# Collected data
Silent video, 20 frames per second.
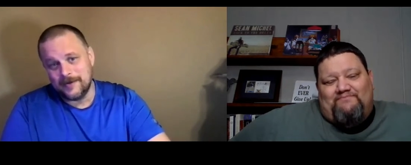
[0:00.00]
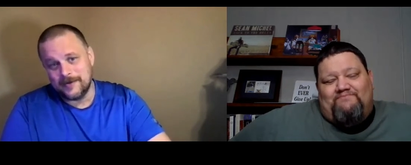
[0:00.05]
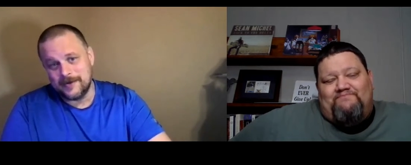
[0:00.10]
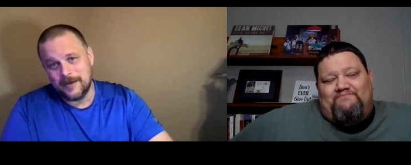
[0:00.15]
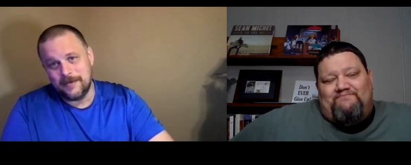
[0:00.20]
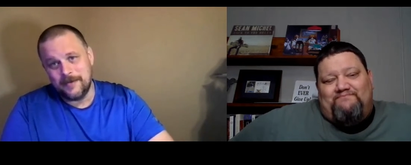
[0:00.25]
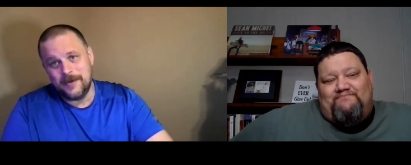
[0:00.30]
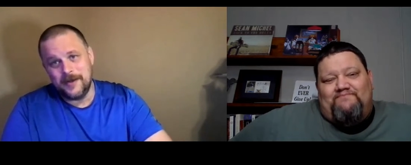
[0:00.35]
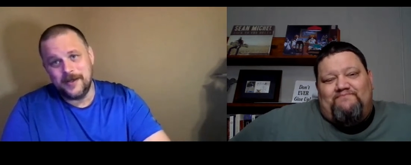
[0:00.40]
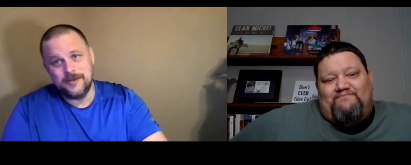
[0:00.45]

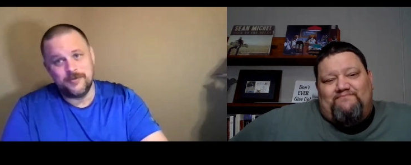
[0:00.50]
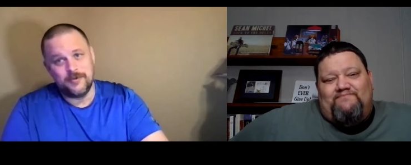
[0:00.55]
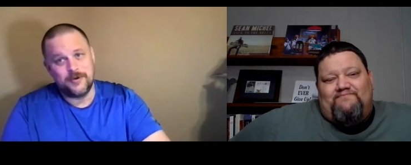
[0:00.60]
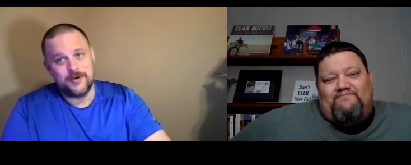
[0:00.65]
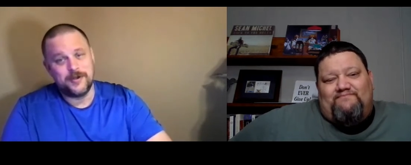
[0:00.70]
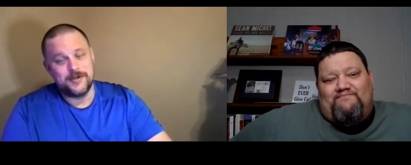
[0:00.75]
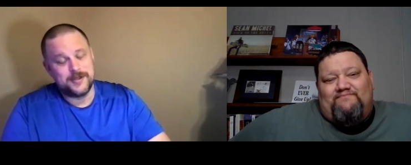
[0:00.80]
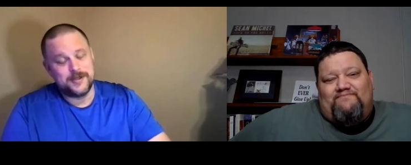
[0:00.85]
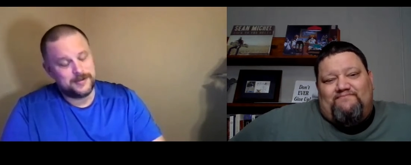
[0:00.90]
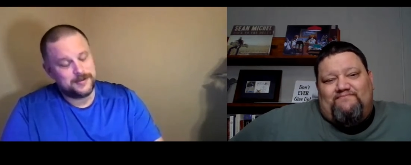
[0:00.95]
Speaker 1: some of these were
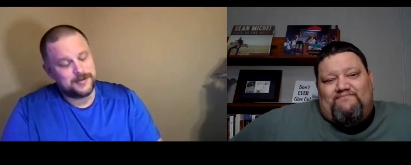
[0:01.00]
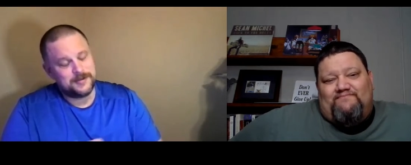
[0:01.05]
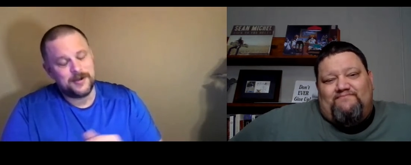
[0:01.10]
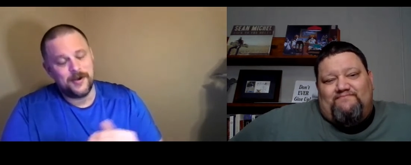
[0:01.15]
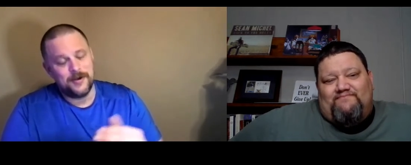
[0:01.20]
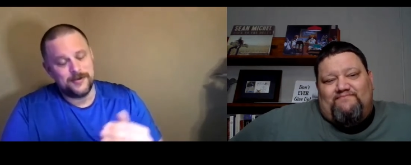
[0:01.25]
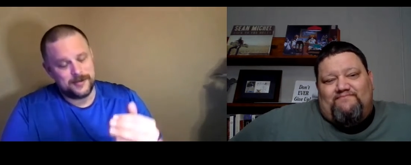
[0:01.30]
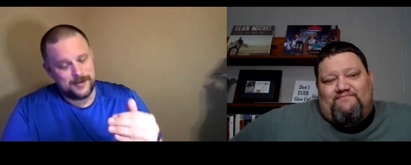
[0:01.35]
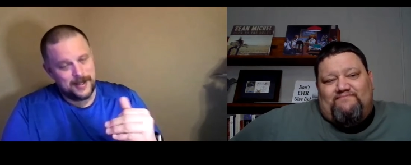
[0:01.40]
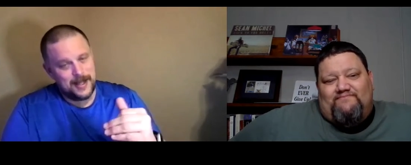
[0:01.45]

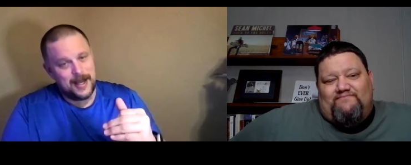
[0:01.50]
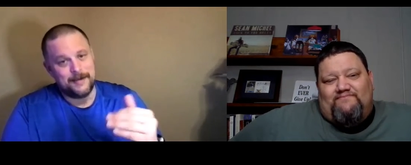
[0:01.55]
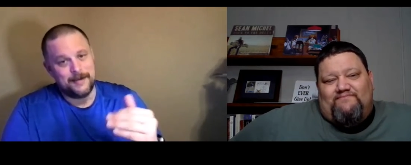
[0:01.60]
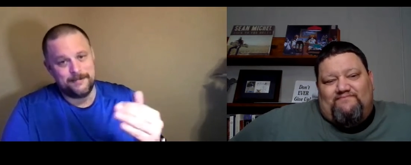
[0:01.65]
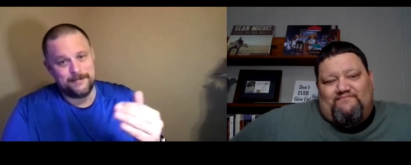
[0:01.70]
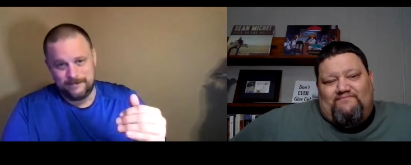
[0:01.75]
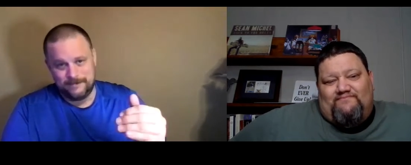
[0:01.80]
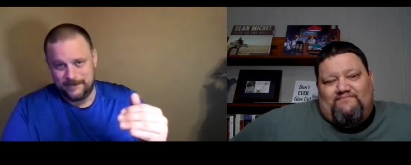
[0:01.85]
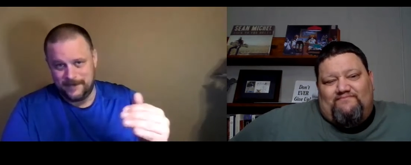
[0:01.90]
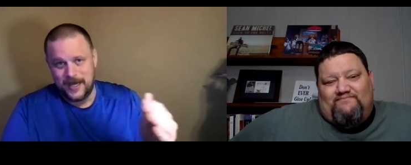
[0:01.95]
because like
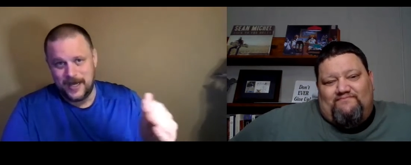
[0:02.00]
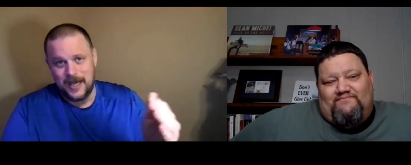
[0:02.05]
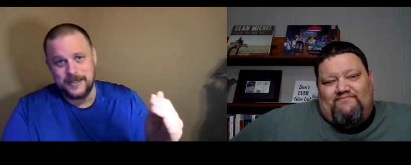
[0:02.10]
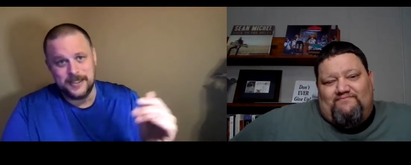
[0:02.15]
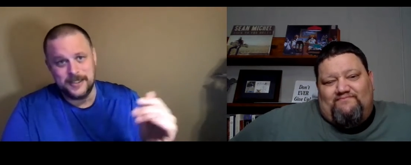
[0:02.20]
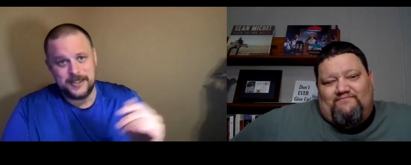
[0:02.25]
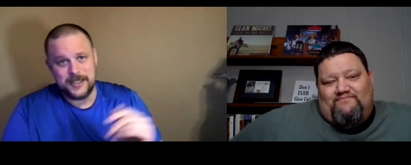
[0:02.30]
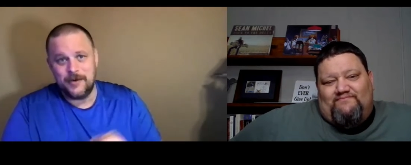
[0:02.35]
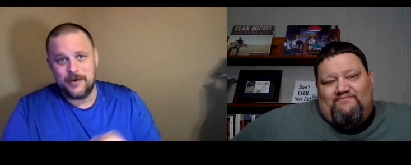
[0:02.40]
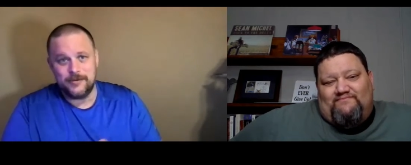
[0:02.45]

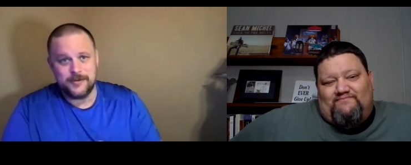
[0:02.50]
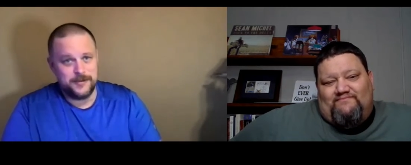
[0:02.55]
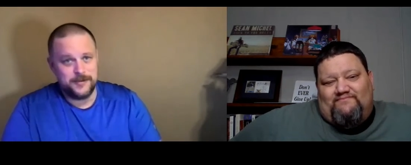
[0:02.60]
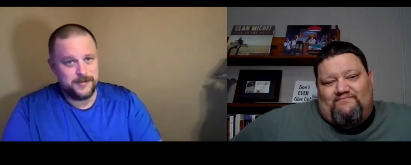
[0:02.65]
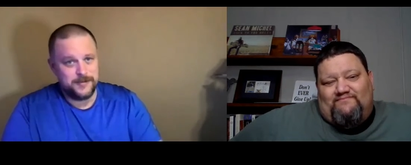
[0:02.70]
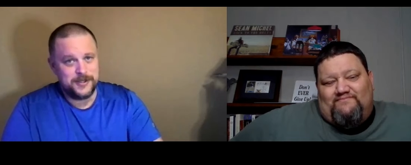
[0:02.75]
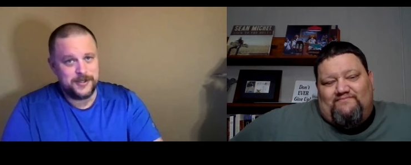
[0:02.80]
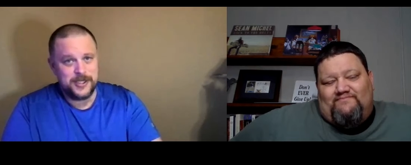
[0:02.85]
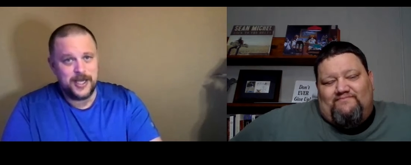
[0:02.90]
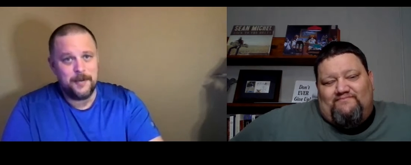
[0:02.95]
KJ Jefferson was
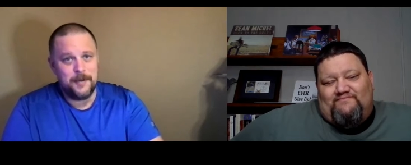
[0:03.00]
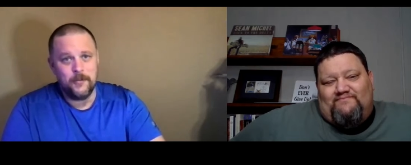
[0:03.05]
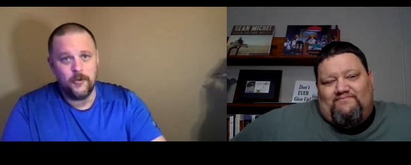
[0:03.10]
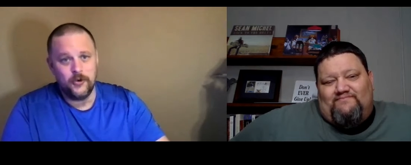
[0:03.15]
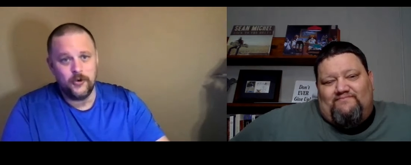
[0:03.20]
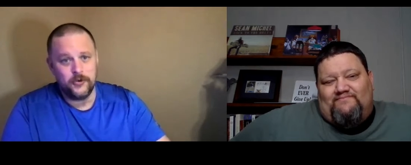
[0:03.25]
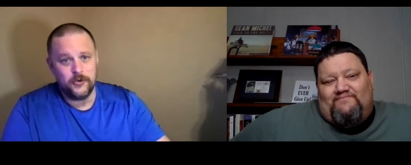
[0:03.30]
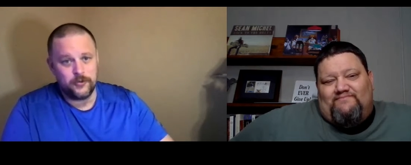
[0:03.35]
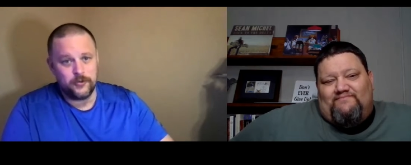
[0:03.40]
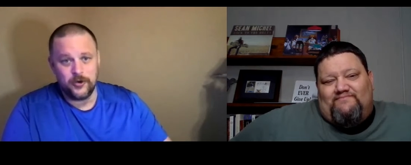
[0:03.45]
a Chad
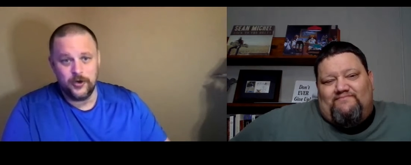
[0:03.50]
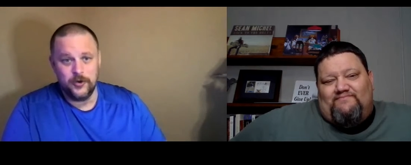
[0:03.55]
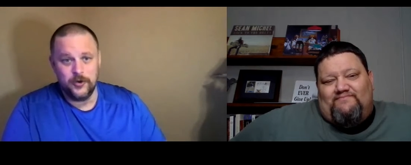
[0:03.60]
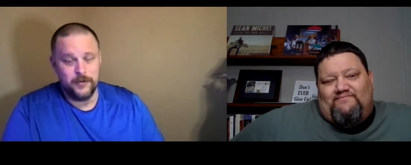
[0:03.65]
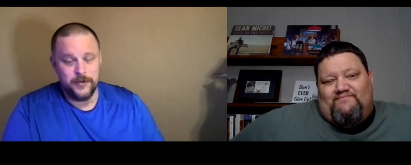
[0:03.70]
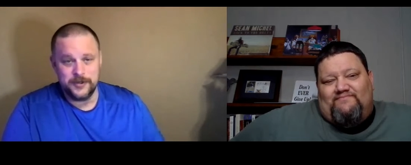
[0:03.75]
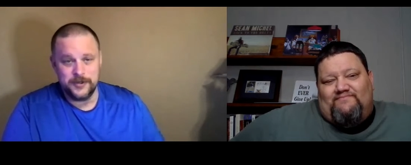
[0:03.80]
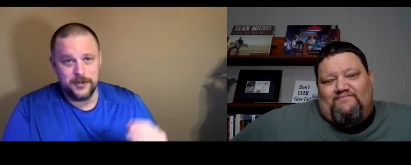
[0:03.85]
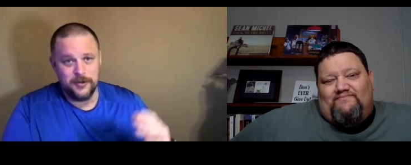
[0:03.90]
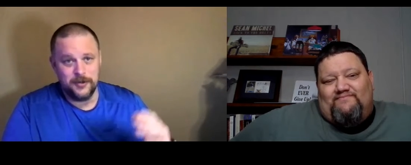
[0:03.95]
Morris recruit,
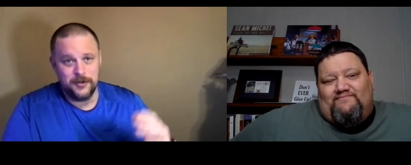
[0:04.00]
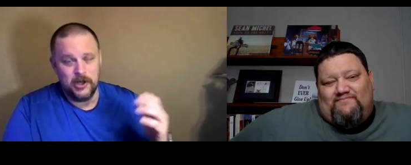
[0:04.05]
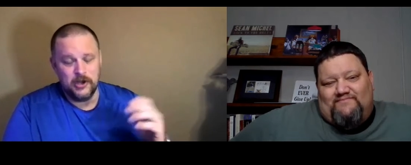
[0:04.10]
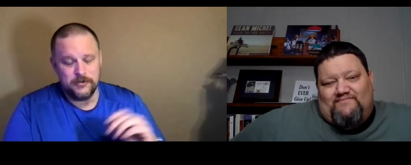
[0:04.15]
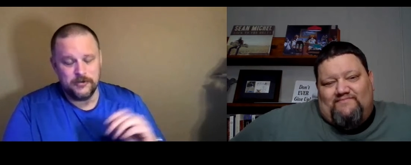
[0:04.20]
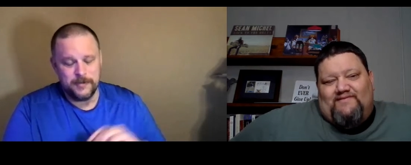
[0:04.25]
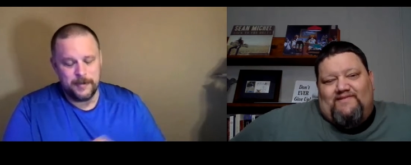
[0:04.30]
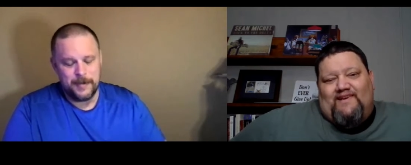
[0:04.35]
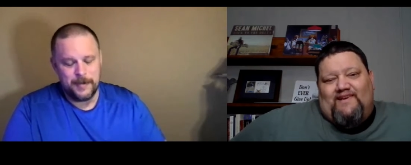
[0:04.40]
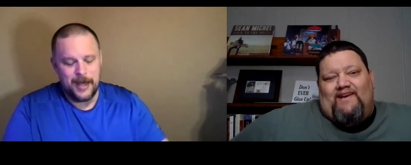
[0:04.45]
which still blows
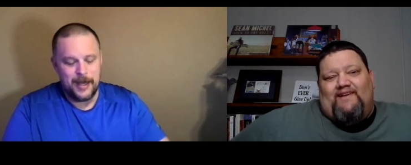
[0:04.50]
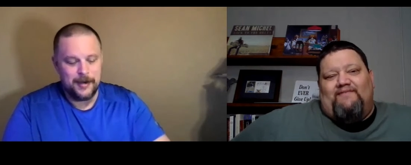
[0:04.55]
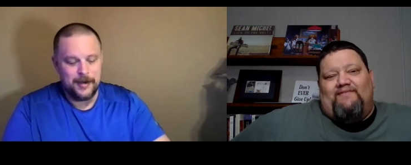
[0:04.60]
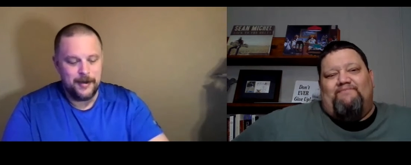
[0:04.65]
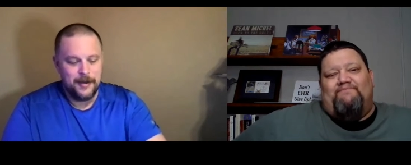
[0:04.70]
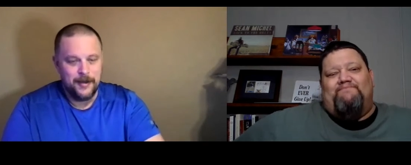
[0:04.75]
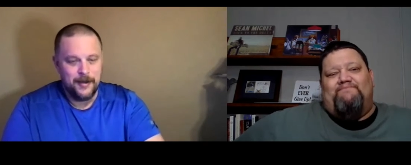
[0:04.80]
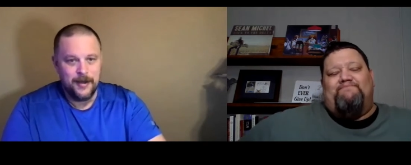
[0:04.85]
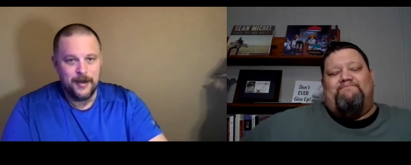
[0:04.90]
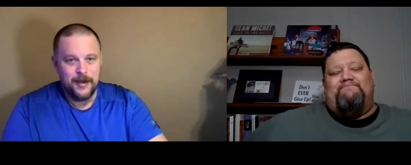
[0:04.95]
my mind. Yeah.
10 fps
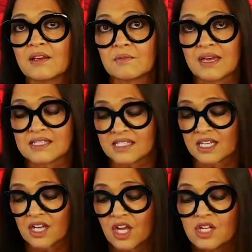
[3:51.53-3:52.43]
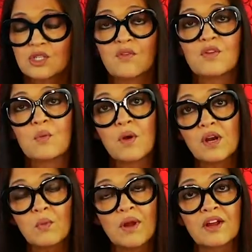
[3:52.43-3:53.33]
get messy. So if you
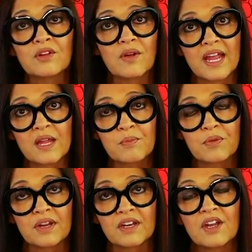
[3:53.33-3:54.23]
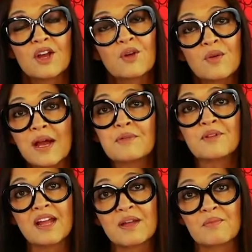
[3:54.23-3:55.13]
wanna wear your apron, grab your
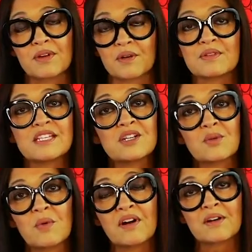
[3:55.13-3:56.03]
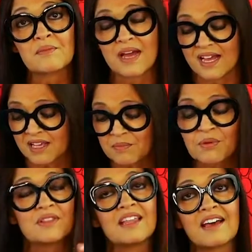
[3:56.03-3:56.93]
apron. It was in your welcome bag and
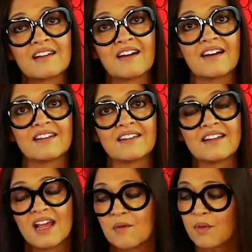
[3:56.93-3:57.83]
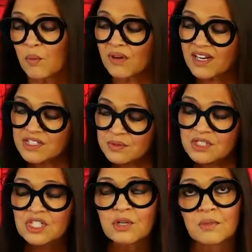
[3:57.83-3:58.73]
put that on. But we're not
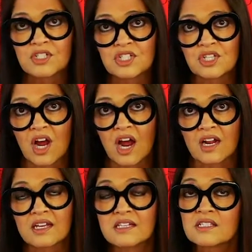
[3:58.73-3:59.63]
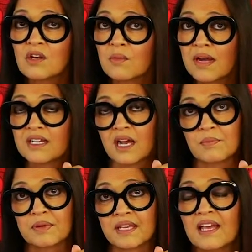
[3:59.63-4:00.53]
doing too much chalk, so it might
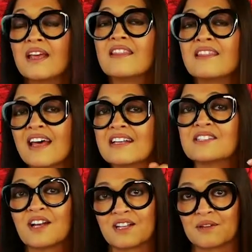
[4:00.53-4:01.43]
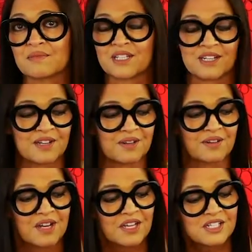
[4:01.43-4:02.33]
not be. That's all up to you.
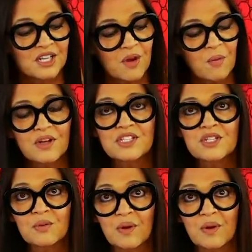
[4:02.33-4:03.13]
So once you're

# REQUIREMENT
Copy out the lines above in full and unaltered, apart from the pictures.

# RESPONSE BOX
Silent video, 20 frames per second.
[0:00.00]
[0:00.05]
[0:00.10]
[0:00.15]
[0:00.20]
[0:00.25]
[0:00.30]
[0:00.35]
[0:00.40]
[0:00.45]

[0:00.50]
[0:00.55]
[0:00.60]
[0:00.65]
[0:00.70]
[0:00.75]
[0:00.80]
[0:00.85]
[0:00.90]
[0:00.95]
Speaker 1: some of these were
[0:01.00]
[0:01.05]
[0:01.10]
[0:01.15]
[0:01.20]
[0:01.25]
[0:01.30]
[0:01.35]
[0:01.40]
[0:01.45]

[0:01.50]
[0:01.55]
[0:01.60]
[0:01.65]
[0:01.70]
[0:01.75]
[0:01.80]
[0:01.85]
[0:01.90]
[0:01.95]
because like
[0:02.00]
[0:02.05]
[0:02.10]
[0:02.15]
[0:02.20]
[0:02.25]
[0:02.30]
[0:02.35]
[0:02.40]
[0:02.45]

[0:02.50]
[0:02.55]
[0:02.60]
[0:02.65]
[0:02.70]
[0:02.75]
[0:02.80]
[0:02.85]
[0:02.90]
[0:02.95]
KJ Jefferson was
[0:03.00]
[0:03.05]
[0:03.10]
[0:03.15]
[0:03.20]
[0:03.25]
[0:03.30]
[0:03.35]
[0:03.40]
[0:03.45]
a Chad
[0:03.50]
[0:03.55]
[0:03.60]
[0:03.65]
[0:03.70]
[0:03.75]
[0:03.80]
[0:03.85]
[0:03.90]
[0:03.95]
Morris recruit,
[0:04.00]
[0:04.05]
[0:04.10]
[0:04.15]
[0:04.20]
[0:04.25]
[0:04.30]
[0:04.35]
[0:04.40]
[0:04.45]
which still blows
[0:04.50]
[0:04.55]
[0:04.60]
[0:04.65]
[0:04.70]
[0:04.75]
[0:04.80]
[0:04.85]
[0:04.90]
[0:04.95]
my mind. Yeah.
10 fps
[3:51.53-3:52.43]
[3:52.43-3:53.33]
get messy. So if you
[3:53.33-3:54.23]
[3:54.23-3:55.13]
wanna wear your apron, grab your
[3:55.13-3:56.03]
[3:56.03-3:56.93]
apron. It was in your welcome bag and
[3:56.93-3:57.83]
[3:57.83-3:58.73]
put that on. But we're not
[3:58.73-3:59.63]
[3:59.63-4:00.53]
doing too much chalk, so it might
[4:00.53-4:01.43]
[4:01.43-4:02.33]
not be. That's all up to you.
[4:02.33-4:03.13]
So once you're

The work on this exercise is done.